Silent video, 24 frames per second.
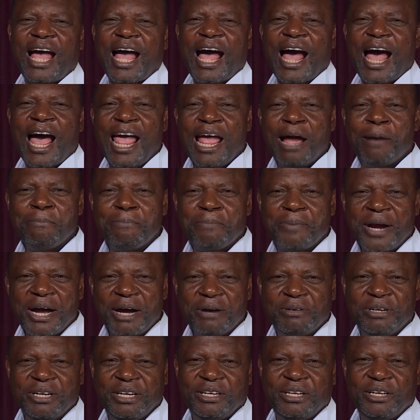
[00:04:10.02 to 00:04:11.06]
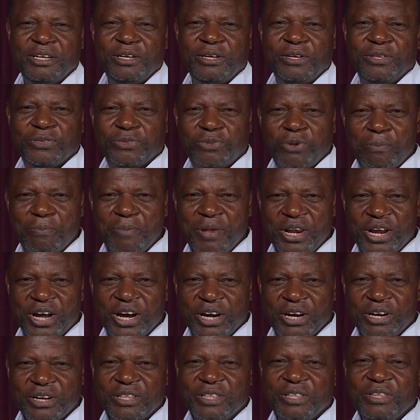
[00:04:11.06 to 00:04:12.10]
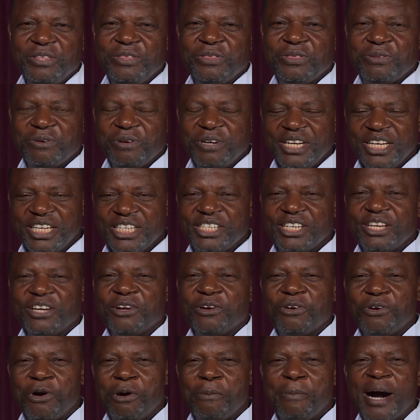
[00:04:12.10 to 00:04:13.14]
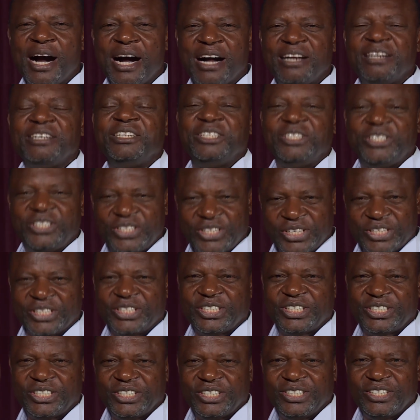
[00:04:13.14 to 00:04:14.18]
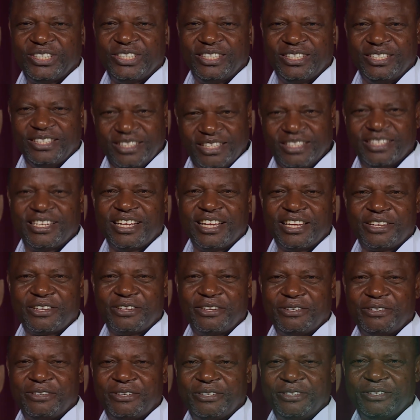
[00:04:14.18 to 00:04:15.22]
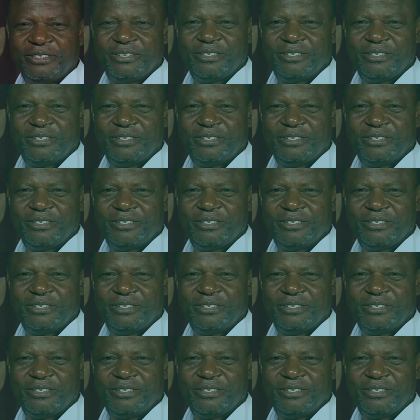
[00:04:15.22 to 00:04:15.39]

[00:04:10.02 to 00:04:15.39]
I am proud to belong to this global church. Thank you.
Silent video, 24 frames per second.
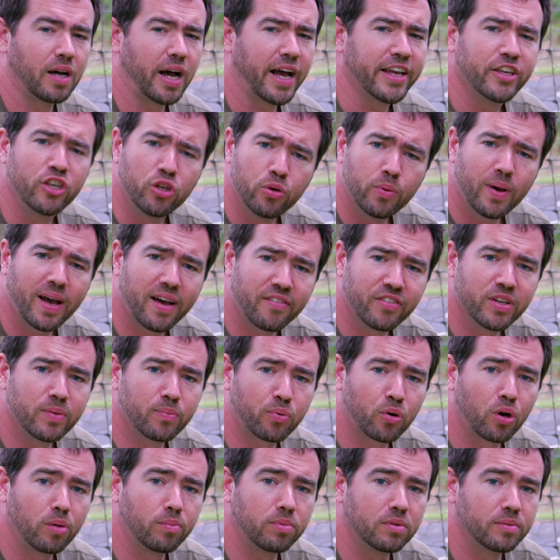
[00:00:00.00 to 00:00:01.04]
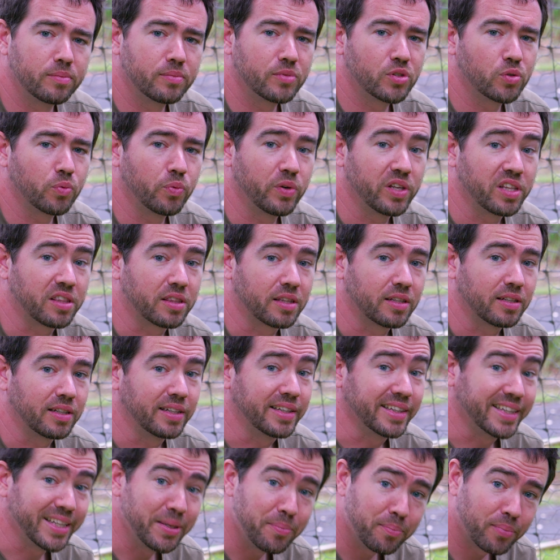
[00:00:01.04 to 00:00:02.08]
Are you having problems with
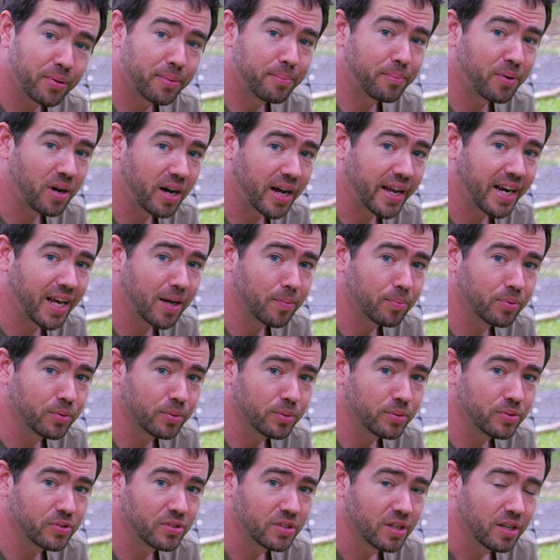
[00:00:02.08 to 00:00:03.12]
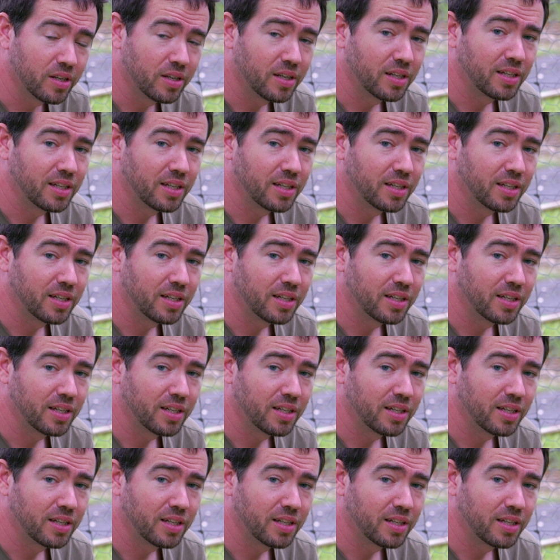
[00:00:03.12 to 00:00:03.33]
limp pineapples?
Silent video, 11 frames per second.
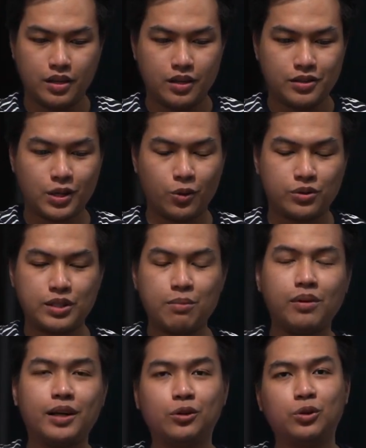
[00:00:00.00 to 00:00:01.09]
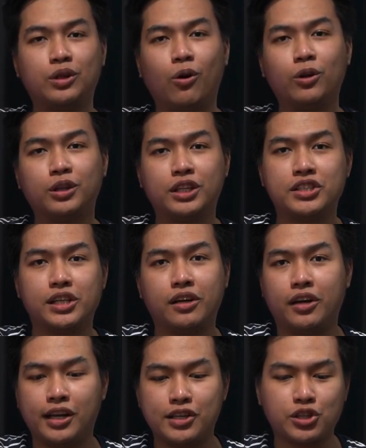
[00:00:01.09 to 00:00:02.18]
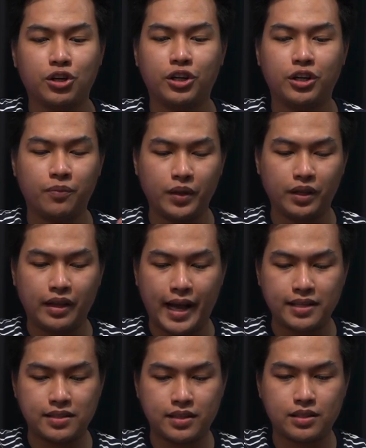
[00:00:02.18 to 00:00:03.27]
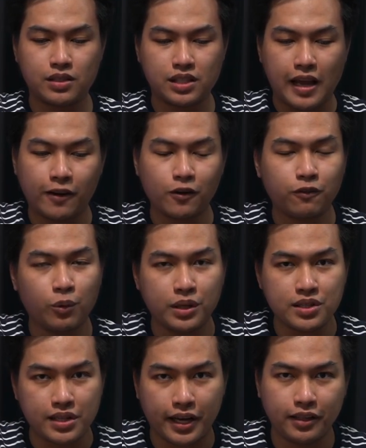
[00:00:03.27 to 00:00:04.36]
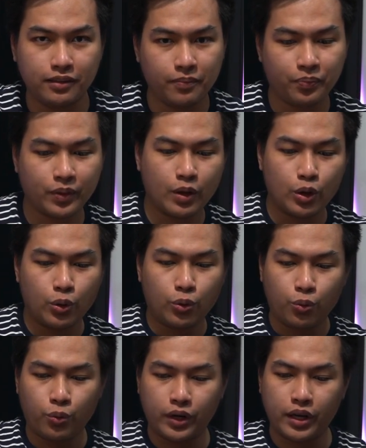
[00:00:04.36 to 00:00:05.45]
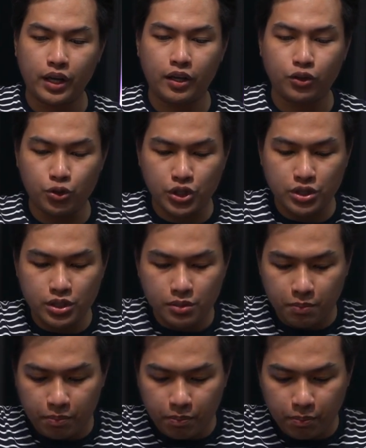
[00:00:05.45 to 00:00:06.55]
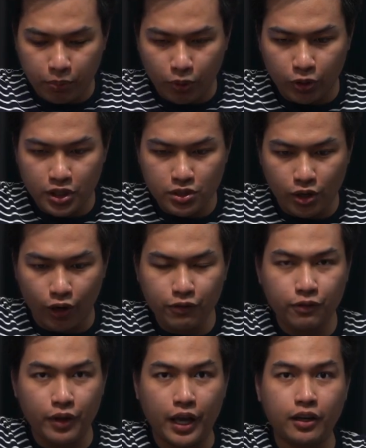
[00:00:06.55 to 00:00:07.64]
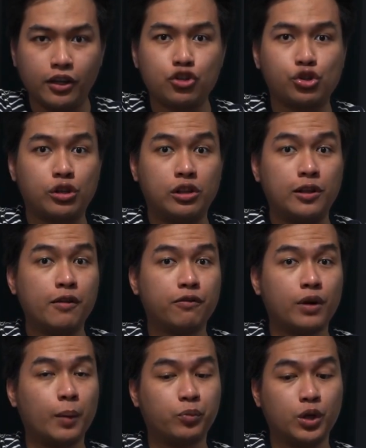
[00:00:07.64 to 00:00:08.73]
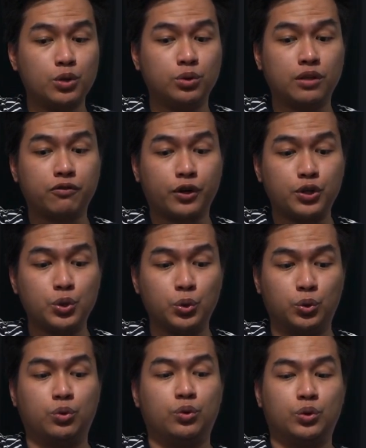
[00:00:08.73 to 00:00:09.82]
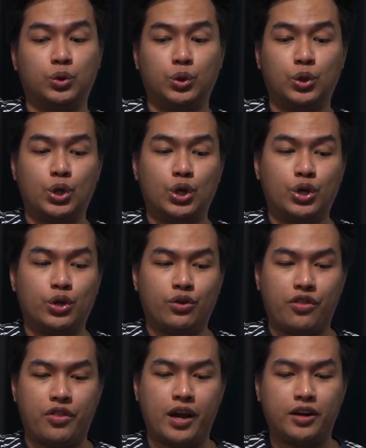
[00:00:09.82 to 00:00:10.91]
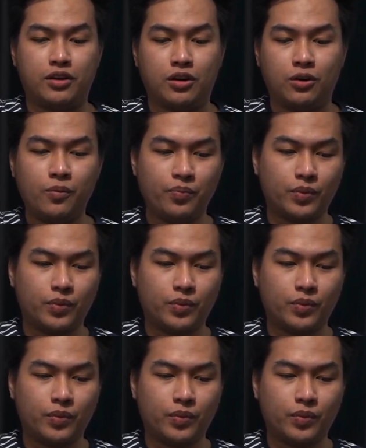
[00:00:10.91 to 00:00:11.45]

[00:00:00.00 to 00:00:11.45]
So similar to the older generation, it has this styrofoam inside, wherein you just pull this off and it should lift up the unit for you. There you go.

:::::

Problem requirements ->
The entries must be written out again unchanged. Images are to be left out.

Answer box ->
Silent video, 24 frames per second.
[00:04:10.02 to 00:04:11.06]
[00:04:11.06 to 00:04:12.10]
[00:04:12.10 to 00:04:13.14]
[00:04:13.14 to 00:04:14.18]
[00:04:14.18 to 00:04:15.22]
[00:04:15.22 to 00:04:15.39]

[00:04:10.02 to 00:04:15.39]
I am proud to belong to this global church. Thank you.
Silent video, 24 frames per second.
[00:00:00.00 to 00:00:01.04]
[00:00:01.04 to 00:00:02.08]
Are you having problems with
[00:00:02.08 to 00:00:03.12]
[00:00:03.12 to 00:00:03.33]
limp pineapples?
Silent video, 11 frames per second.
[00:00:00.00 to 00:00:01.09]
[00:00:01.09 to 00:00:02.18]
[00:00:02.18 to 00:00:03.27]
[00:00:03.27 to 00:00:04.36]
[00:00:04.36 to 00:00:05.45]
[00:00:05.45 to 00:00:06.55]
[00:00:06.55 to 00:00:07.64]
[00:00:07.64 to 00:00:08.73]
[00:00:08.73 to 00:00:09.82]
[00:00:09.82 to 00:00:10.91]
[00:00:10.91 to 00:00:11.45]

[00:00:00.00 to 00:00:11.45]
So similar to the older generation, it has this styrofoam inside, wherein you just pull this off and it should lift up the unit for you. There you go.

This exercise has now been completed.